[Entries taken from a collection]
_ _ _

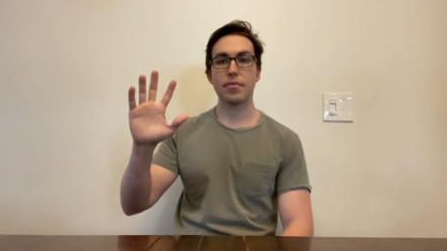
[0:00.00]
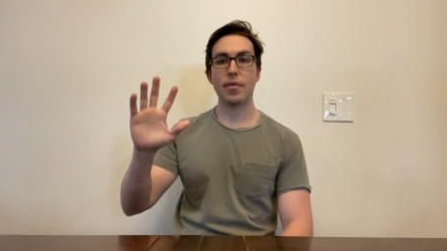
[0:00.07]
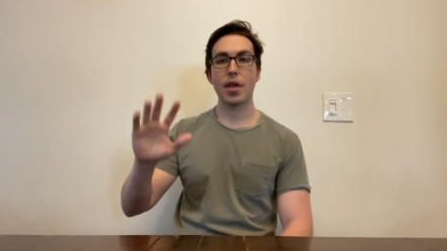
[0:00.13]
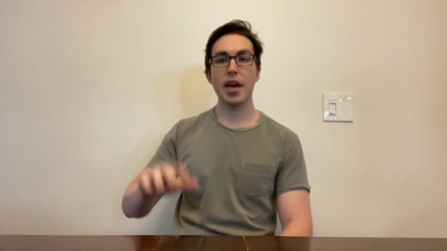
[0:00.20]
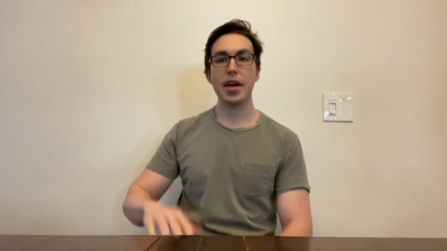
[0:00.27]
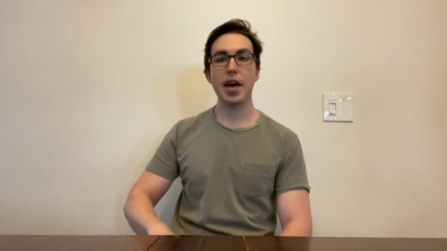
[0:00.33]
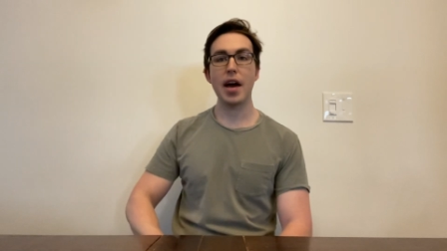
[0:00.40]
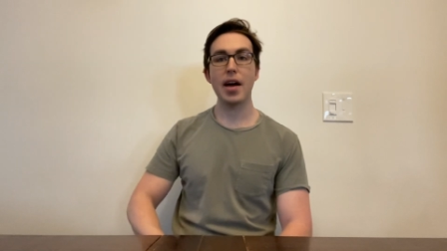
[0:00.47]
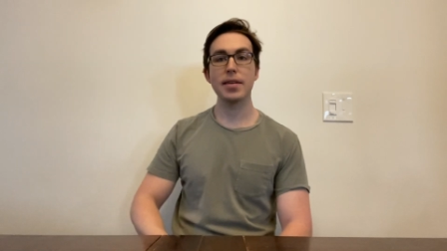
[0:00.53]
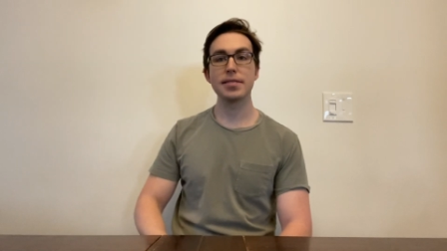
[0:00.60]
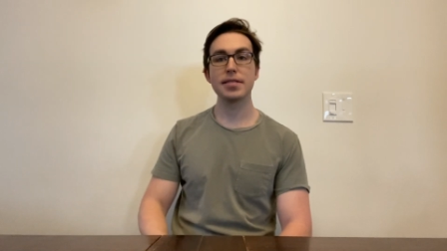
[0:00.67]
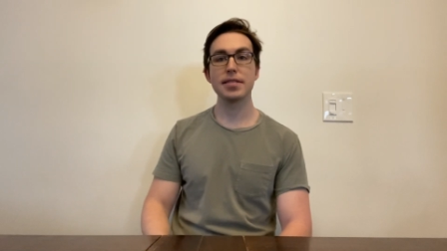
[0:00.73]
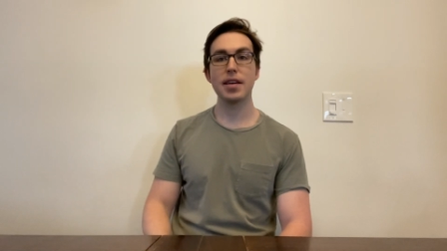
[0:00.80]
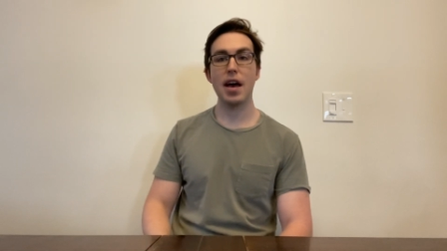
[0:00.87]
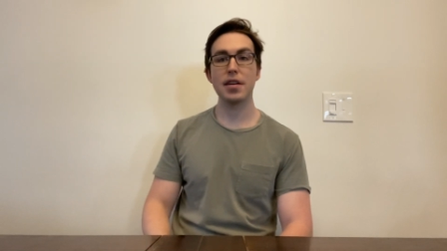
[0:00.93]
Hey
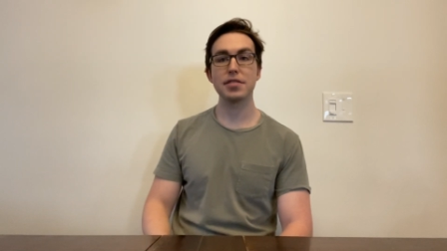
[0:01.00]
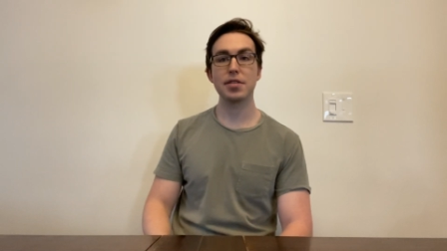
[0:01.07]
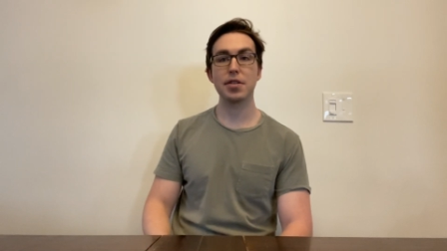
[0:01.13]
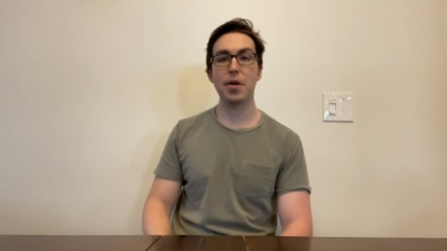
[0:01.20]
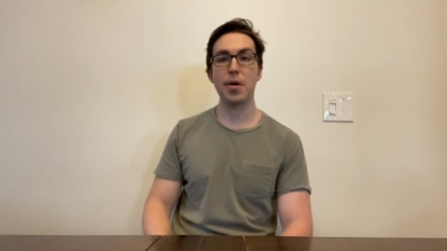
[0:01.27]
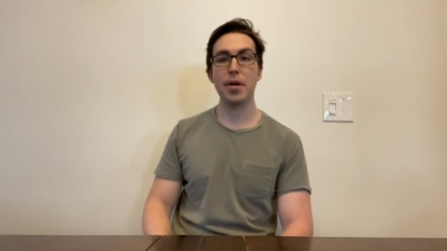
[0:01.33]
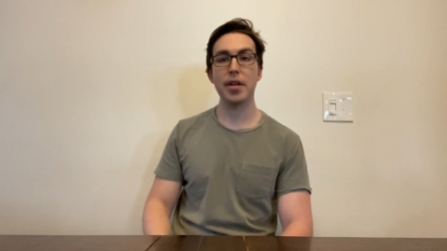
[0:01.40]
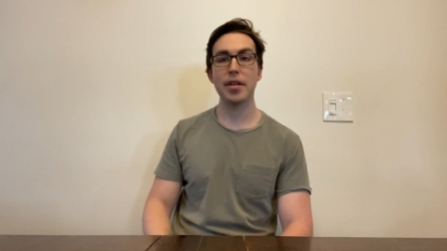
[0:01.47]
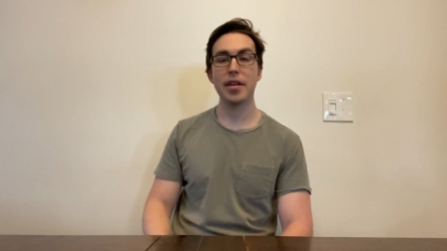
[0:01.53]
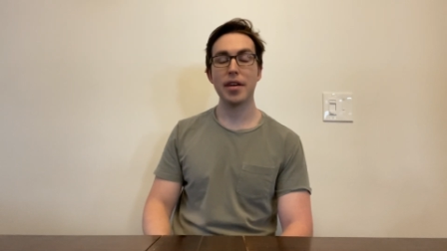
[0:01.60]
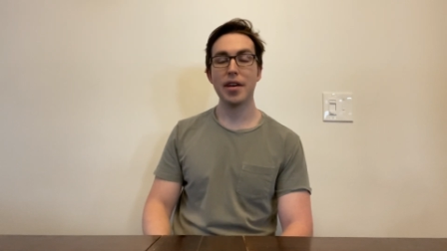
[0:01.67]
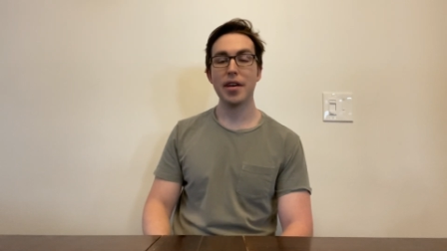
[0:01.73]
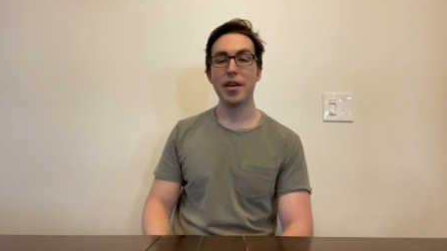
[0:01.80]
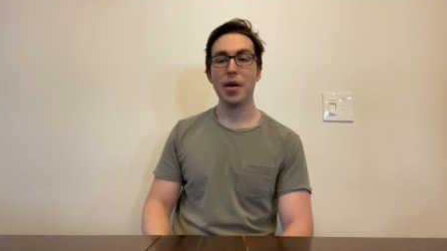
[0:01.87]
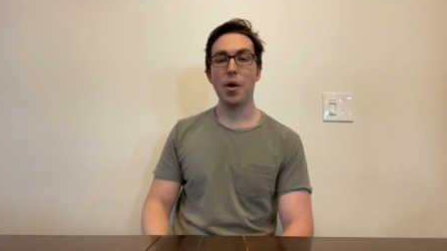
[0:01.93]
guys, how's it going?
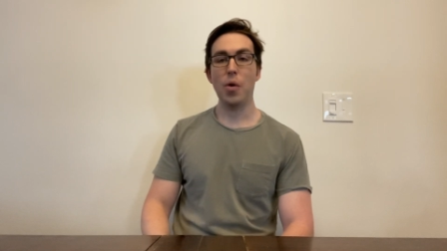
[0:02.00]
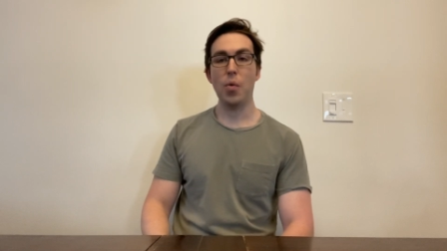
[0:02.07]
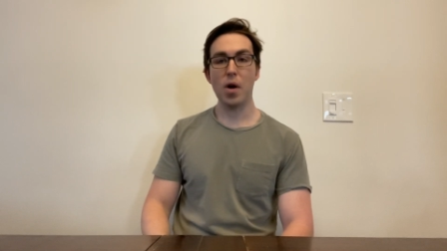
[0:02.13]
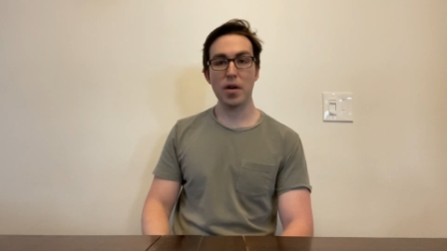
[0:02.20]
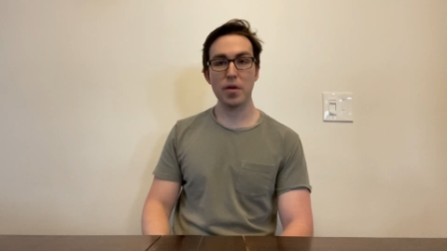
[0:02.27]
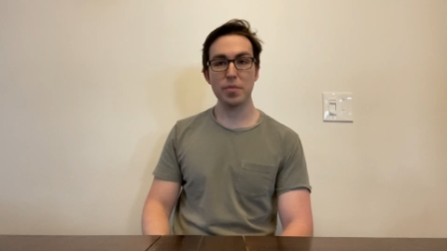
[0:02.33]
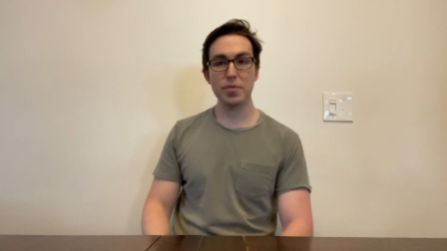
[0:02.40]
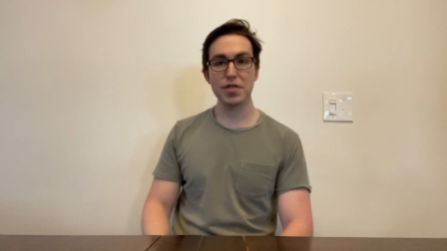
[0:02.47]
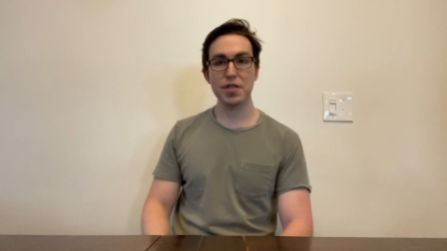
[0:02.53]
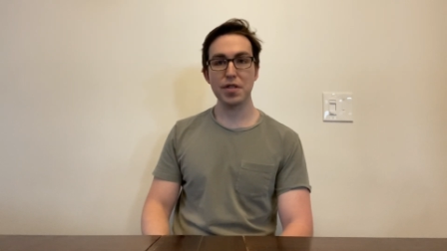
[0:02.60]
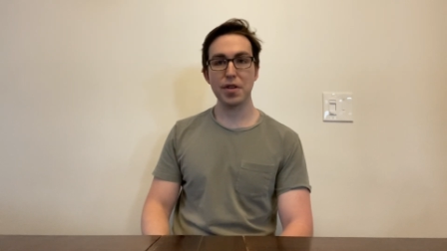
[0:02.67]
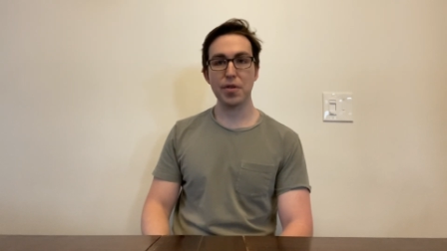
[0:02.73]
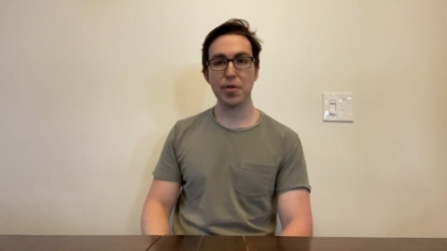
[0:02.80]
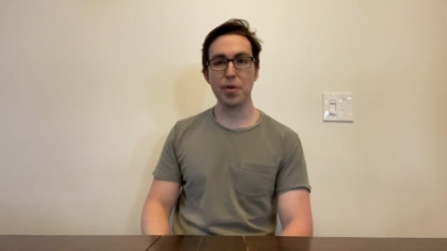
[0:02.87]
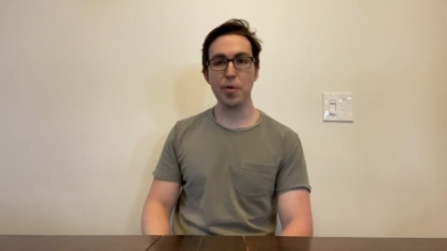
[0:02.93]
Welcome to the
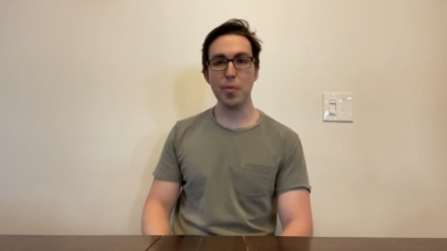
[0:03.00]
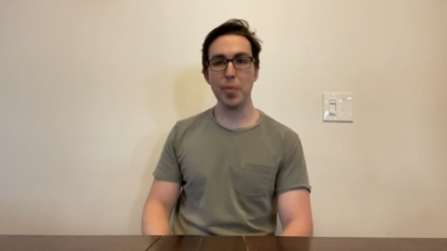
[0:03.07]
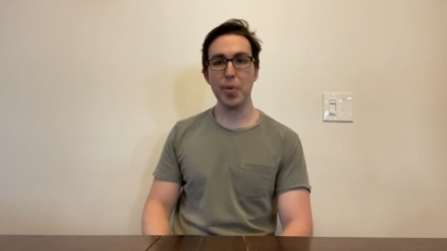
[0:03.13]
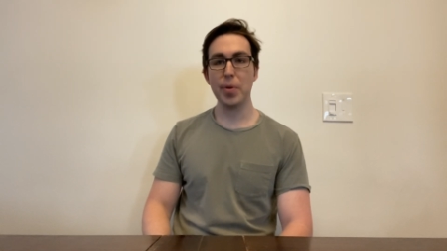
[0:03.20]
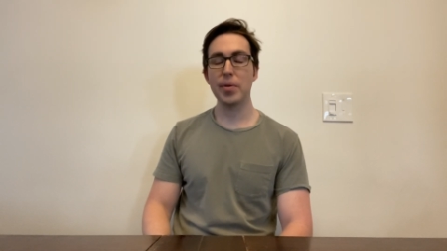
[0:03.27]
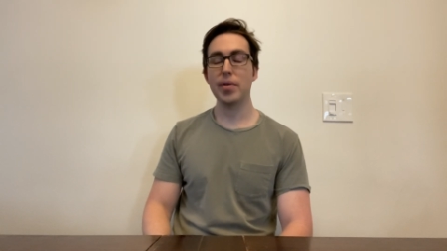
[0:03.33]
group.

_ _ _

Repeat each line above exactly. The pictures stay out.

WRITTEN SOLUTION:
[0:00.00]
[0:00.07]
[0:00.13]
[0:00.20]
[0:00.27]
[0:00.33]
[0:00.40]
[0:00.47]
[0:00.53]
[0:00.60]
[0:00.67]
[0:00.73]
[0:00.80]
[0:00.87]
[0:00.93]
Hey
[0:01.00]
[0:01.07]
[0:01.13]
[0:01.20]
[0:01.27]
[0:01.33]
[0:01.40]
[0:01.47]
[0:01.53]
[0:01.60]
[0:01.67]
[0:01.73]
[0:01.80]
[0:01.87]
[0:01.93]
guys, how's it going?
[0:02.00]
[0:02.07]
[0:02.13]
[0:02.20]
[0:02.27]
[0:02.33]
[0:02.40]
[0:02.47]
[0:02.53]
[0:02.60]
[0:02.67]
[0:02.73]
[0:02.80]
[0:02.87]
[0:02.93]
Welcome to the
[0:03.00]
[0:03.07]
[0:03.13]
[0:03.20]
[0:03.27]
[0:03.33]
group.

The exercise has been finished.